[Dataset entries]
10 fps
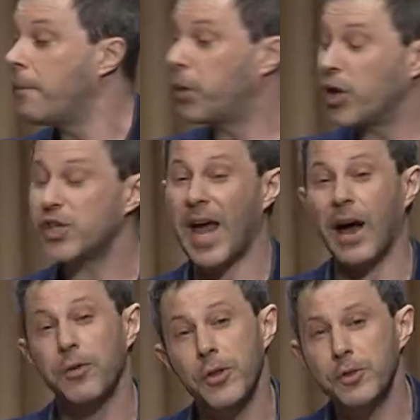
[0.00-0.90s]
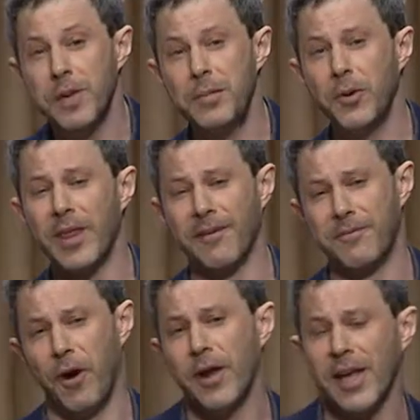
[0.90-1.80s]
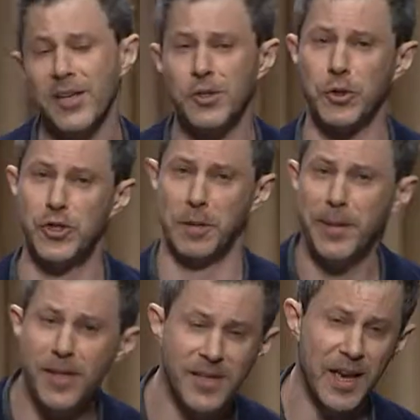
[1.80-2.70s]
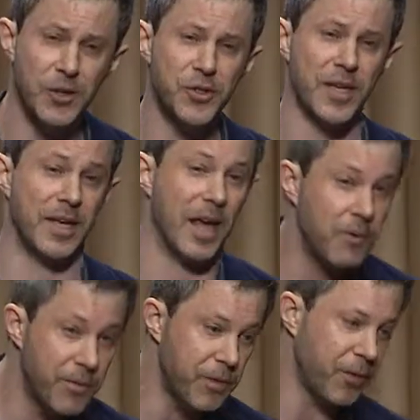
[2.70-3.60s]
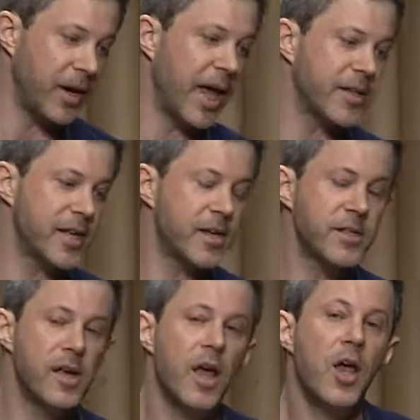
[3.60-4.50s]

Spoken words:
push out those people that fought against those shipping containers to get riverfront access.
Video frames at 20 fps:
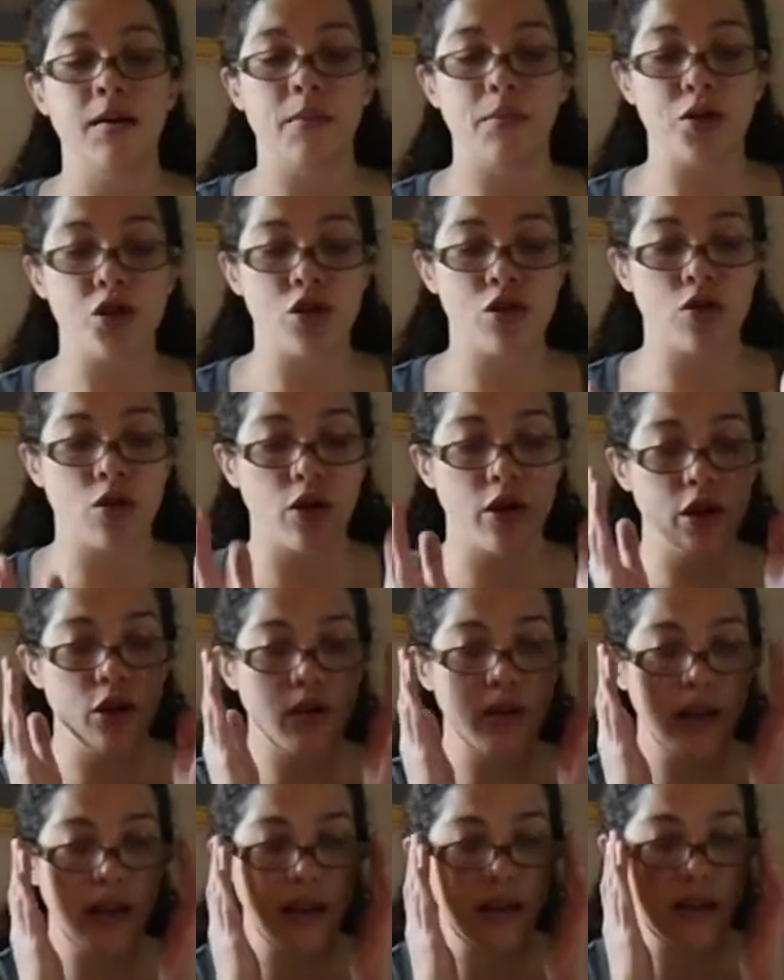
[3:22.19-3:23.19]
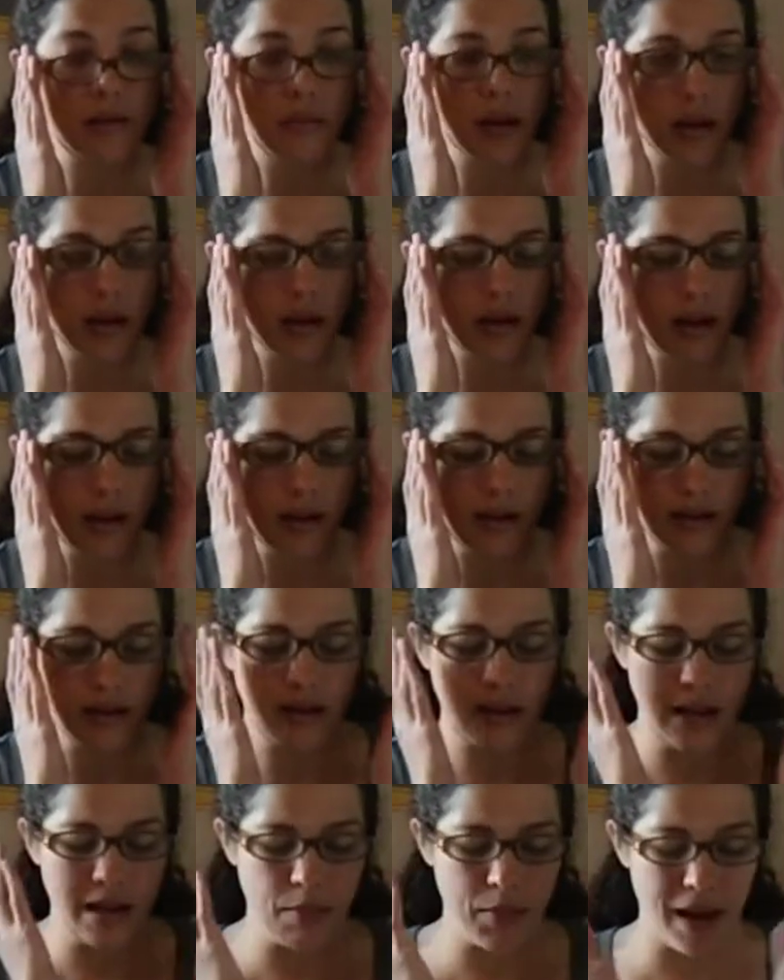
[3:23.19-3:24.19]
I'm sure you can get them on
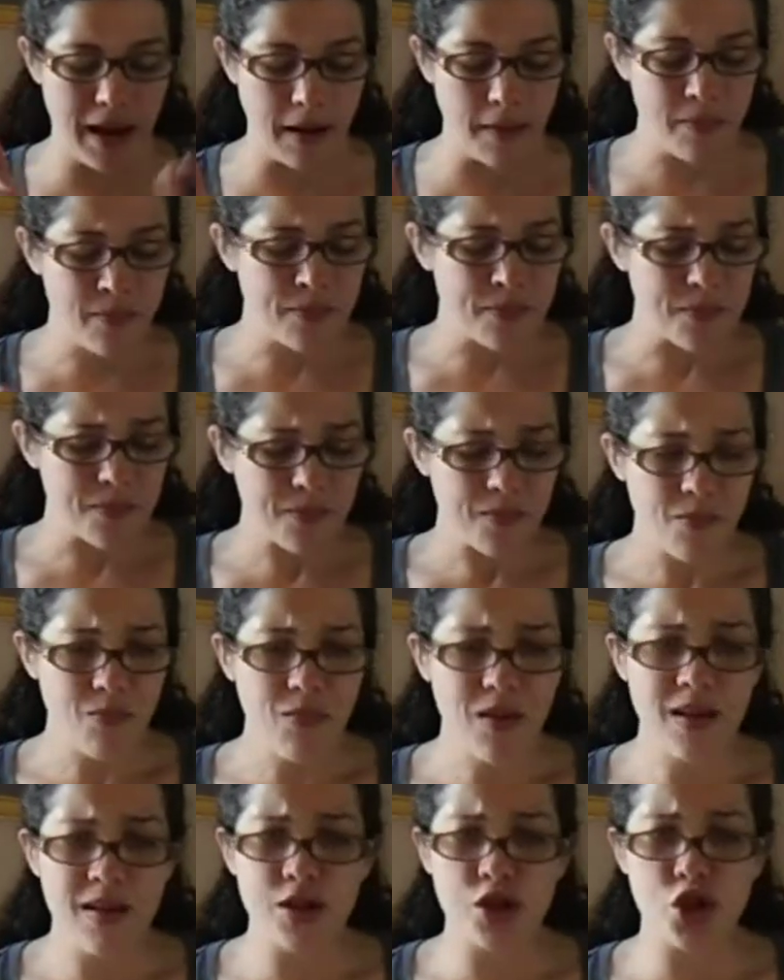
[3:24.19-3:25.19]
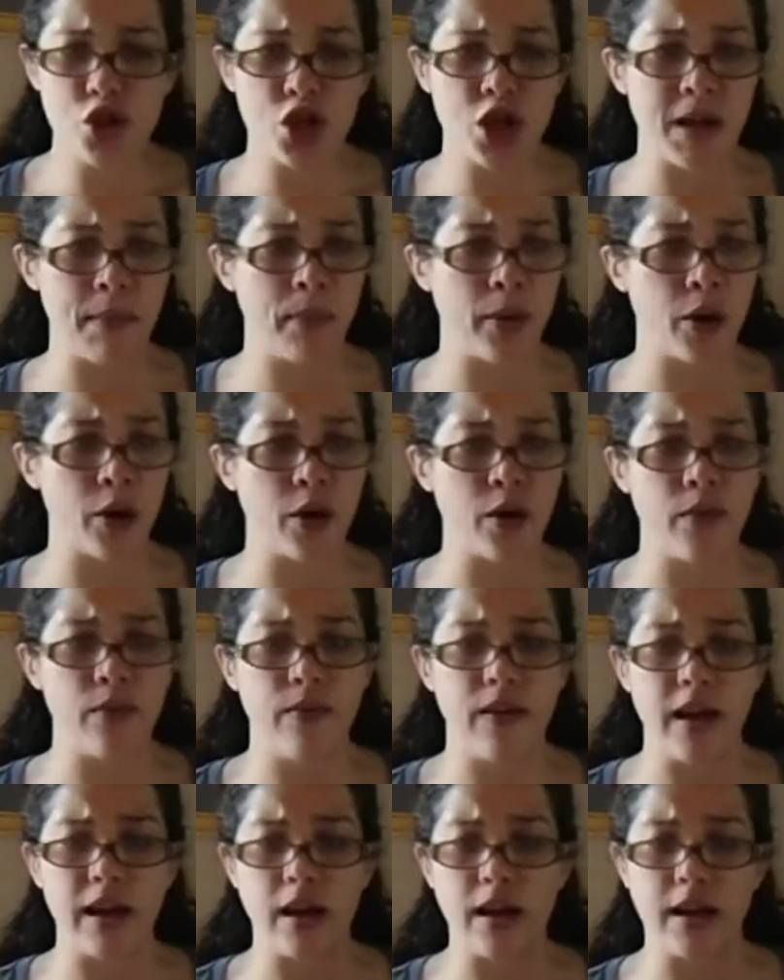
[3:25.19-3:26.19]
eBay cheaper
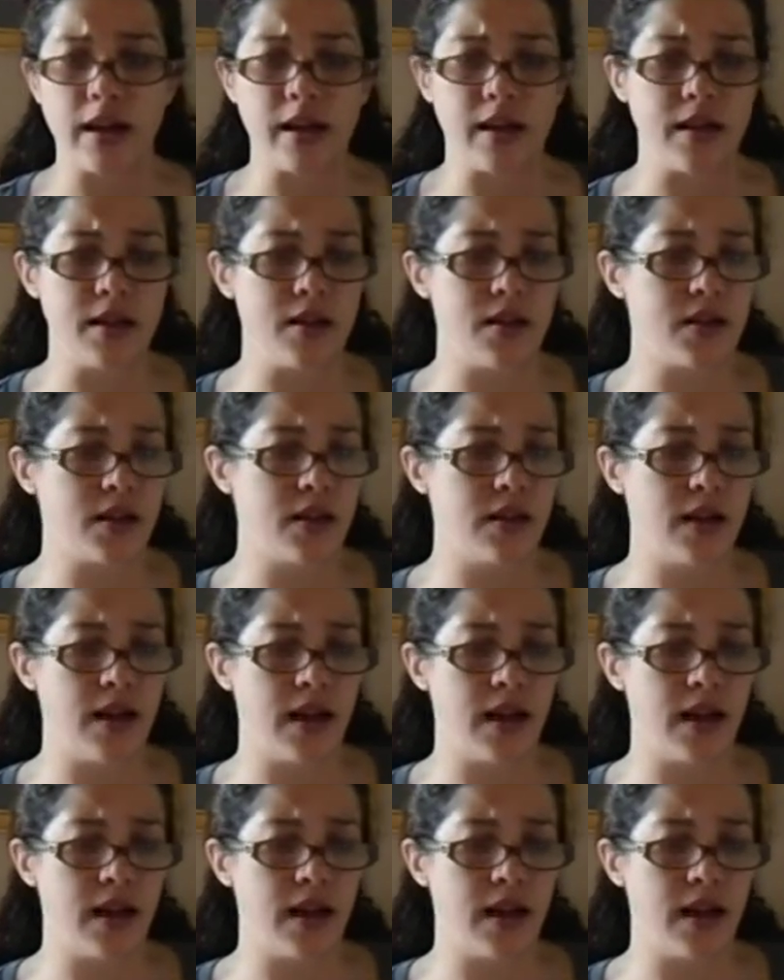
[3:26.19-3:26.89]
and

WHAT IS NEEDED:
Leave out the pictures, and write out all the remaining data above exactly.

RESPONSE TO THE EXERCISE:
10 fps
[0.00-0.90s]
[0.90-1.80s]
[1.80-2.70s]
[2.70-3.60s]
[3.60-4.50s]

Spoken words:
push out those people that fought against those shipping containers to get riverfront access.
Video frames at 20 fps:
[3:22.19-3:23.19]
[3:23.19-3:24.19]
I'm sure you can get them on
[3:24.19-3:25.19]
[3:25.19-3:26.19]
eBay cheaper
[3:26.19-3:26.89]
and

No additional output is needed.